=== Begin Enclosure ===

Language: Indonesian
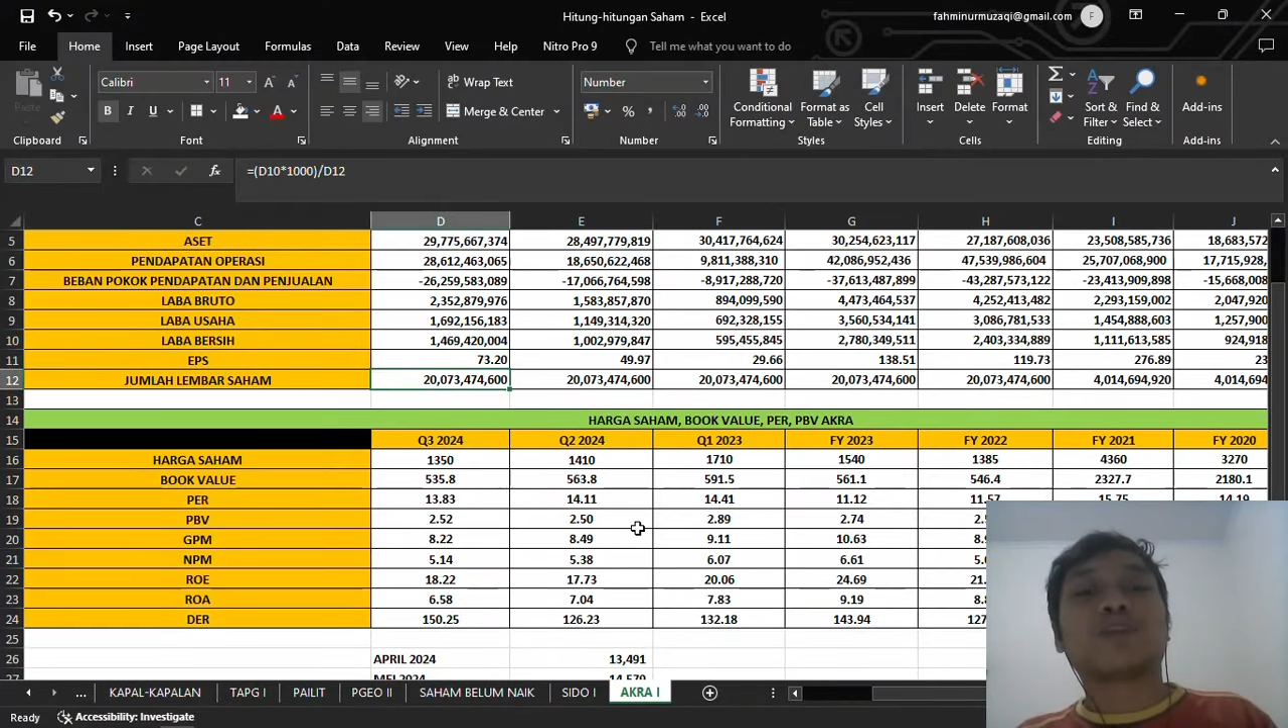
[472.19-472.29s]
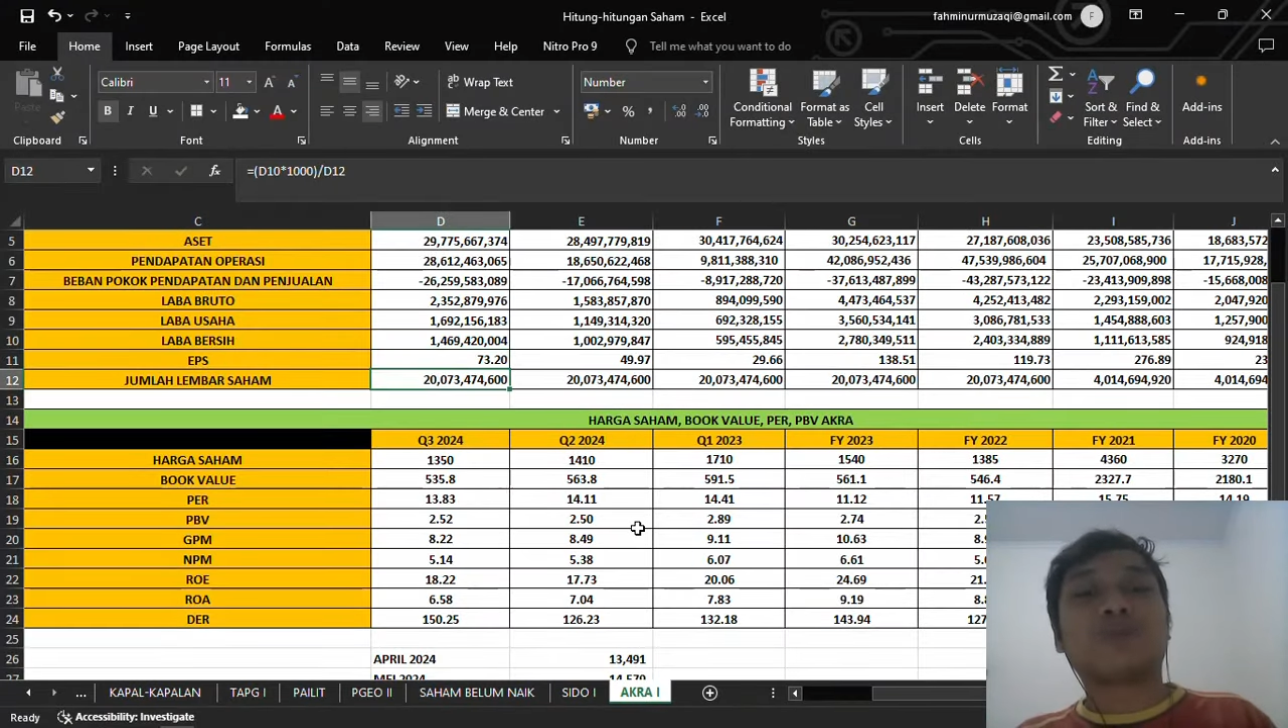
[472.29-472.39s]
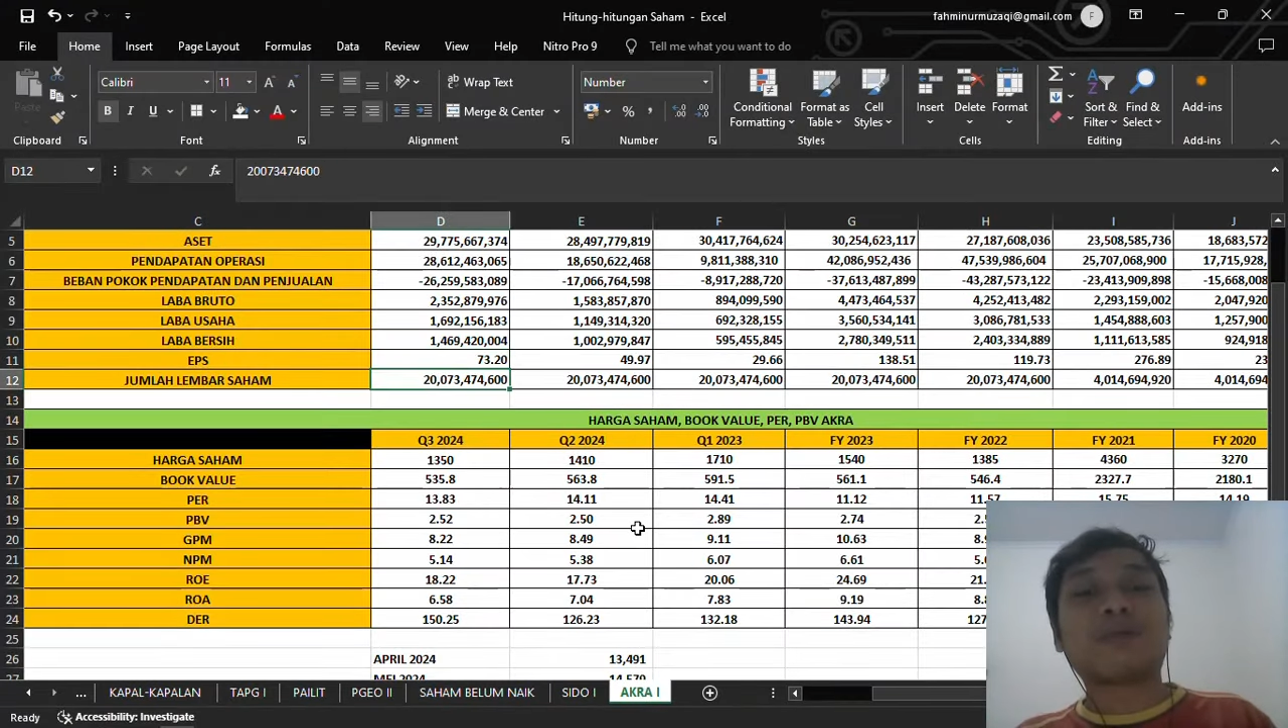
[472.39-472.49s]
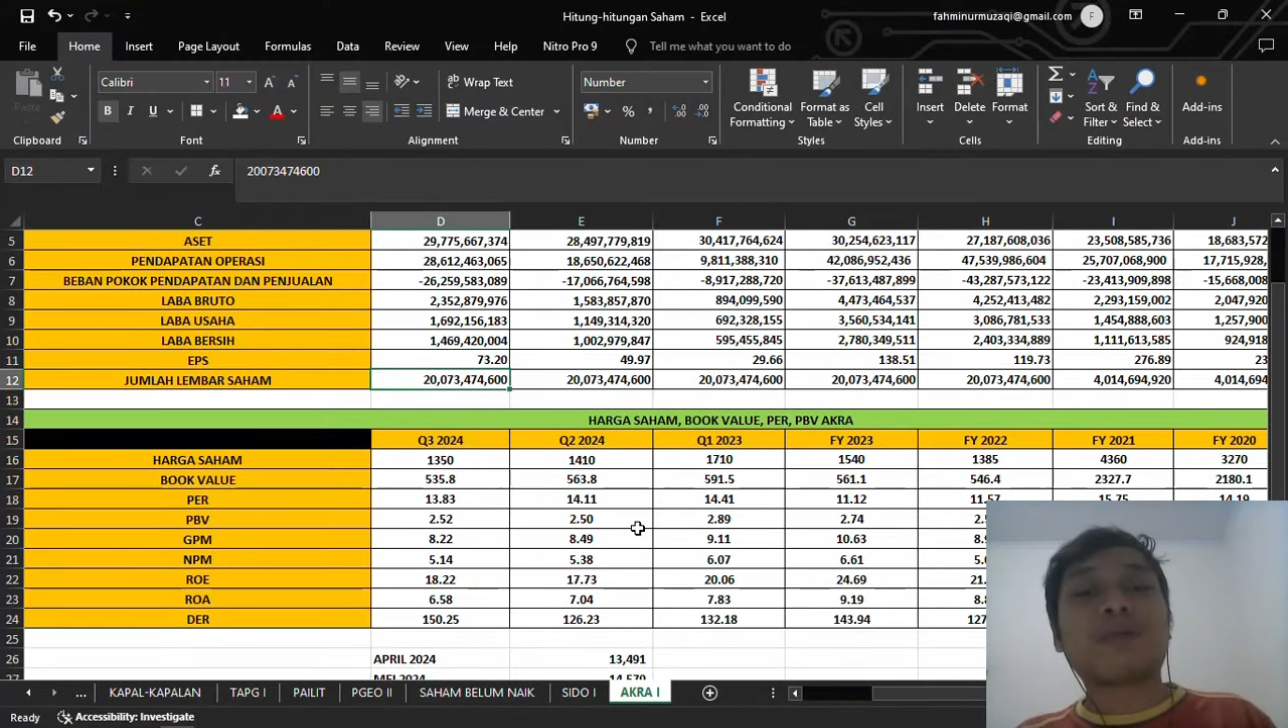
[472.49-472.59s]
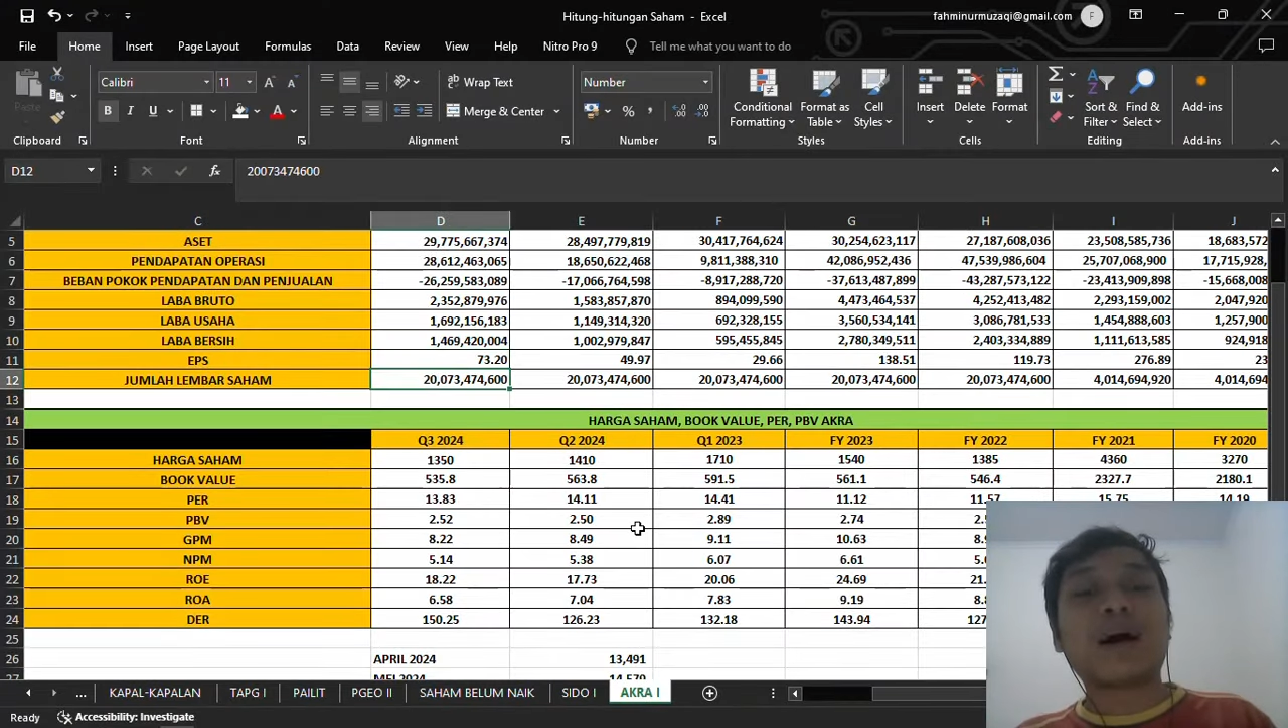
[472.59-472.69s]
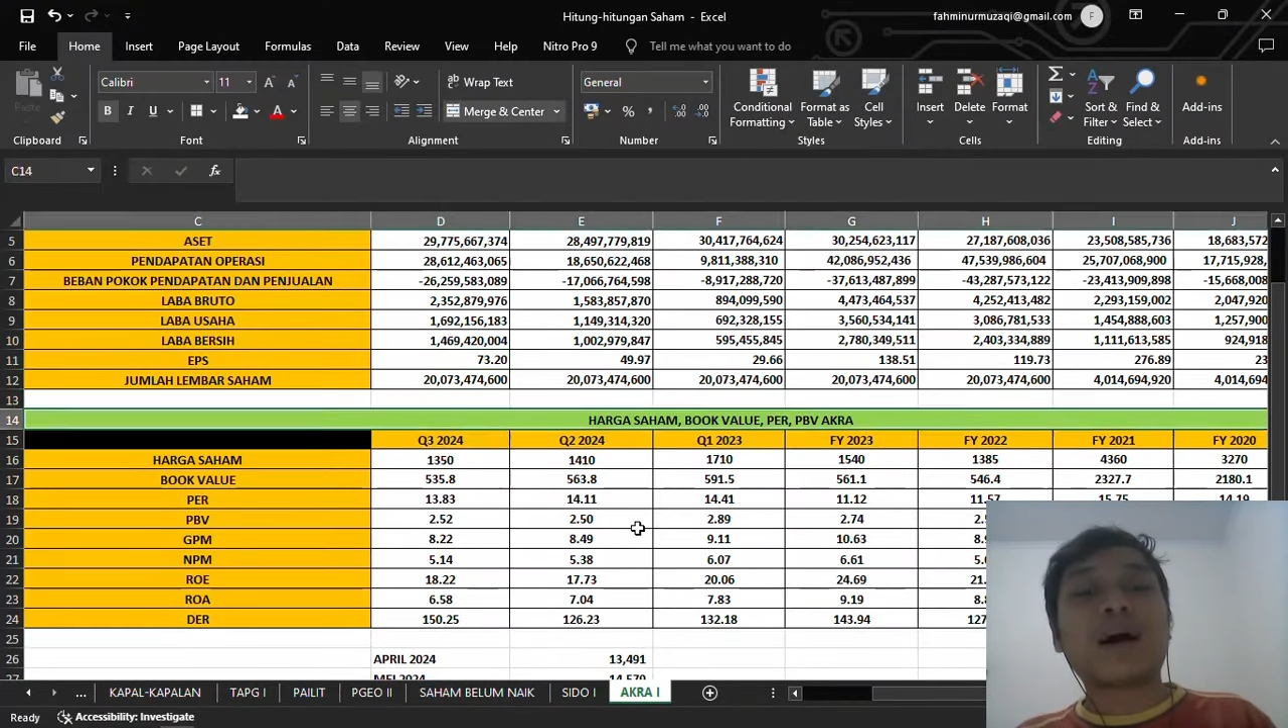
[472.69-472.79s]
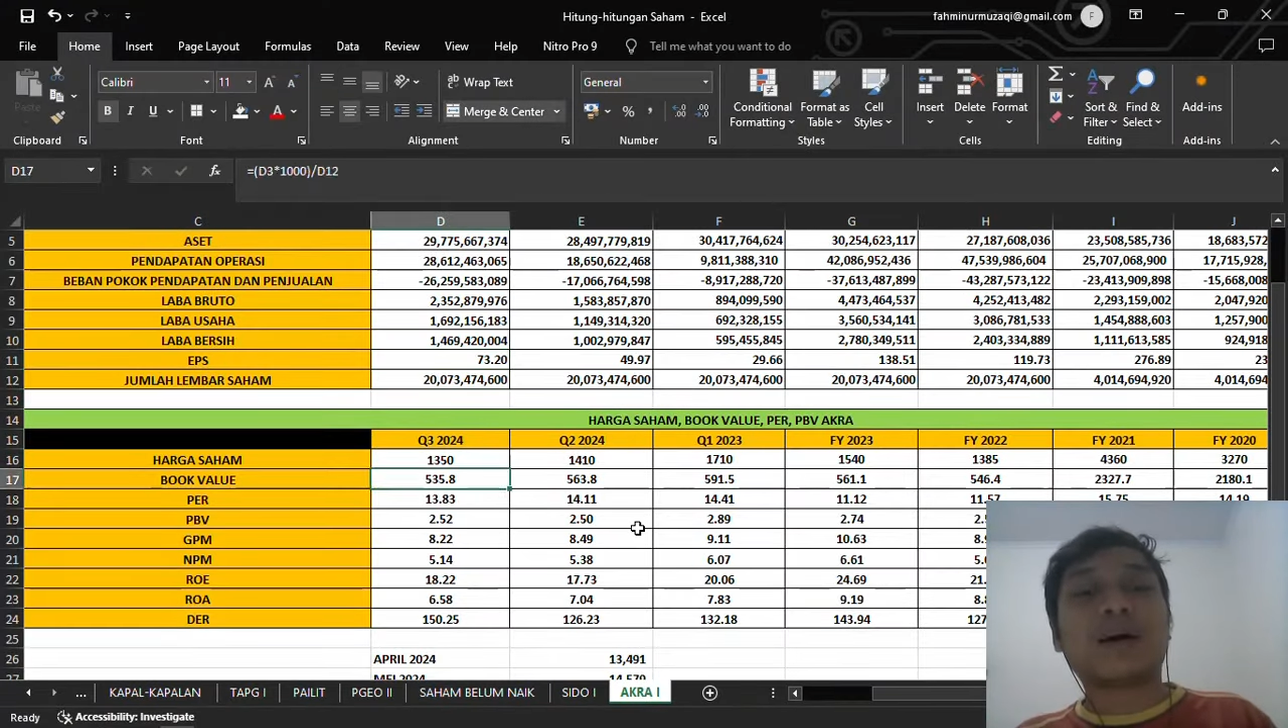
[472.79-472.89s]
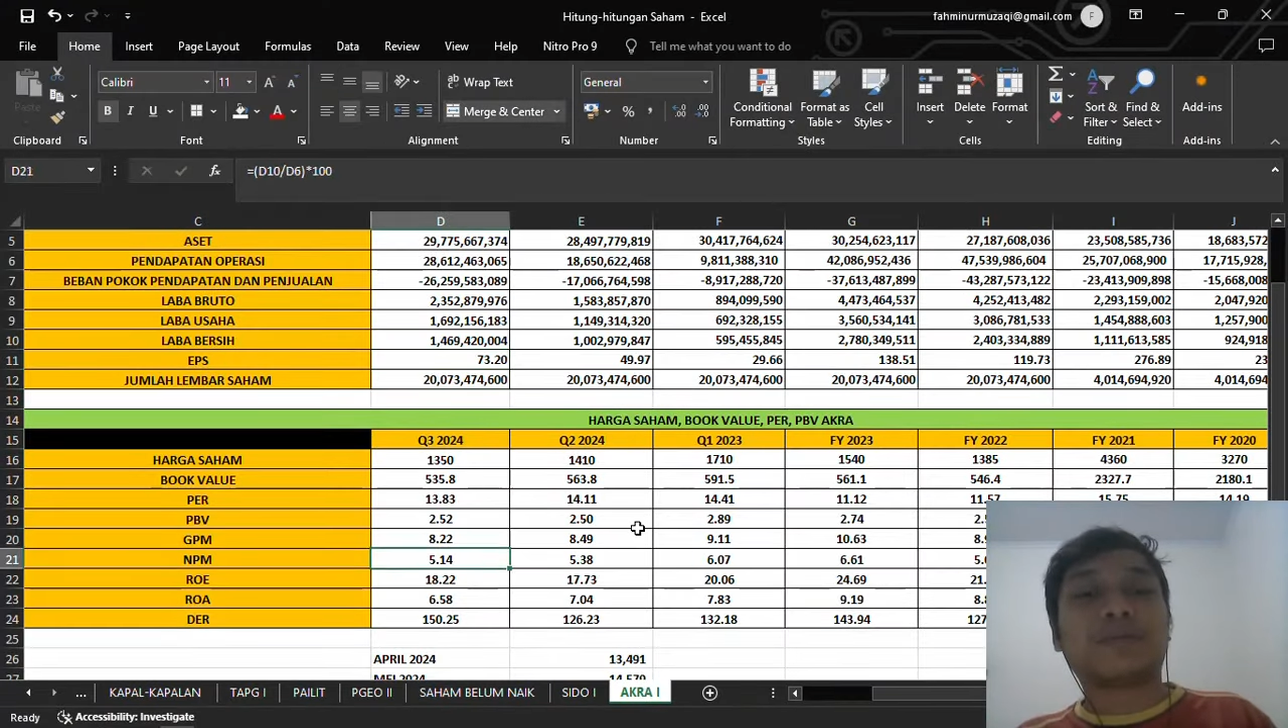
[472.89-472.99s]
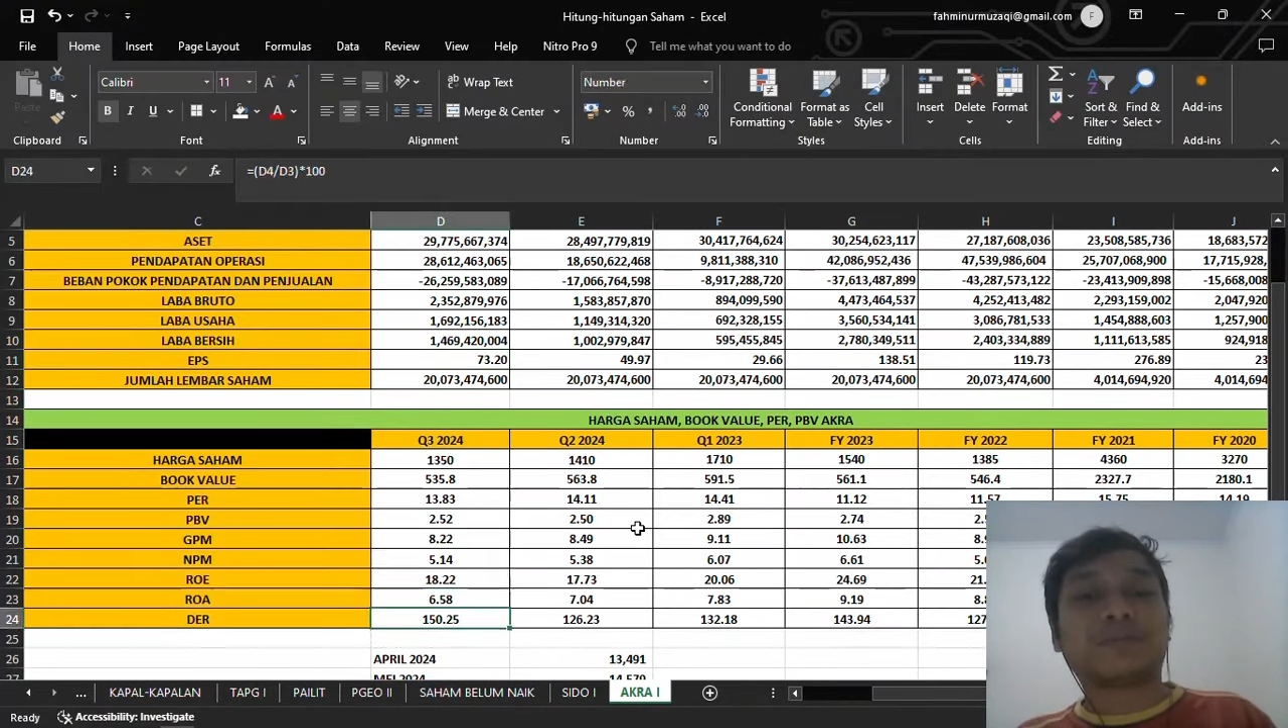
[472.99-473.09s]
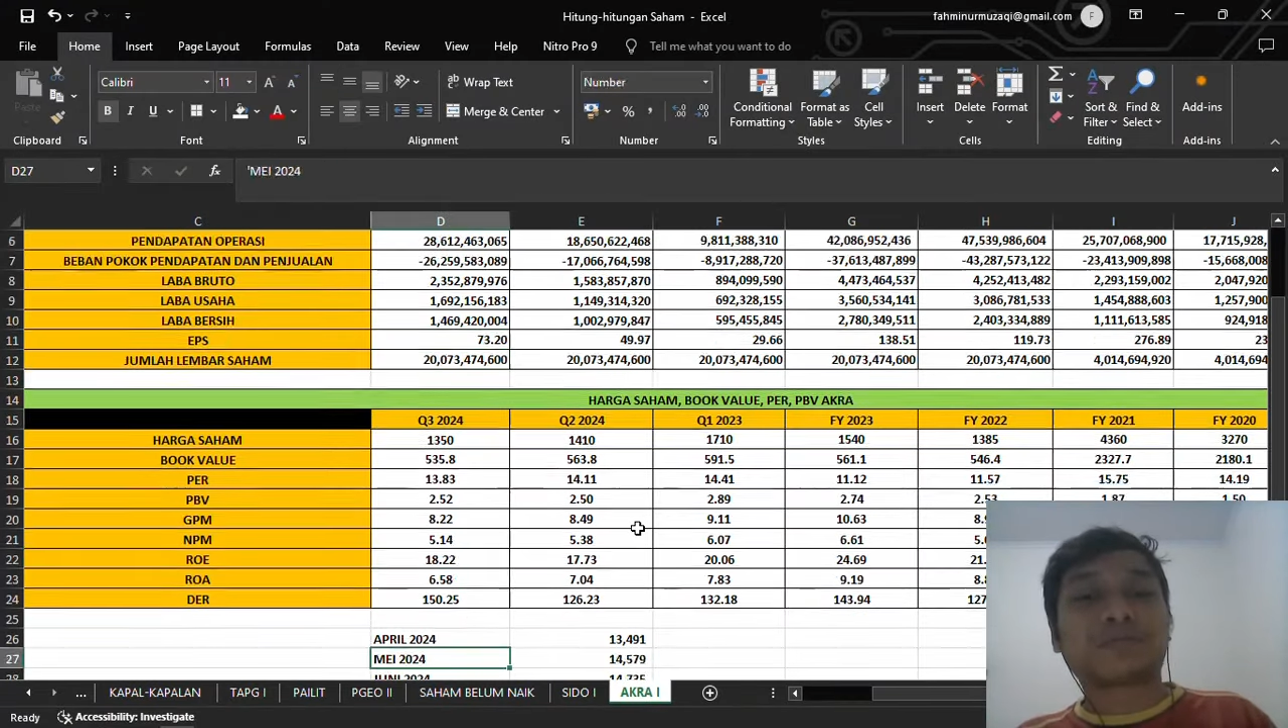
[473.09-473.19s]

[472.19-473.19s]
Cuman memang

=== End Enclosure ===

DESCRIPTION OF THE TASK:
With pictures left out, transcribe each line from the one containing "[472.89-472.99s]" through the end of the data, both ends included.

RESULT OF THIS TASK:
[472.89-472.99s]
[472.99-473.09s]
[473.09-473.19s]

[472.19-473.19s]
Cuman memang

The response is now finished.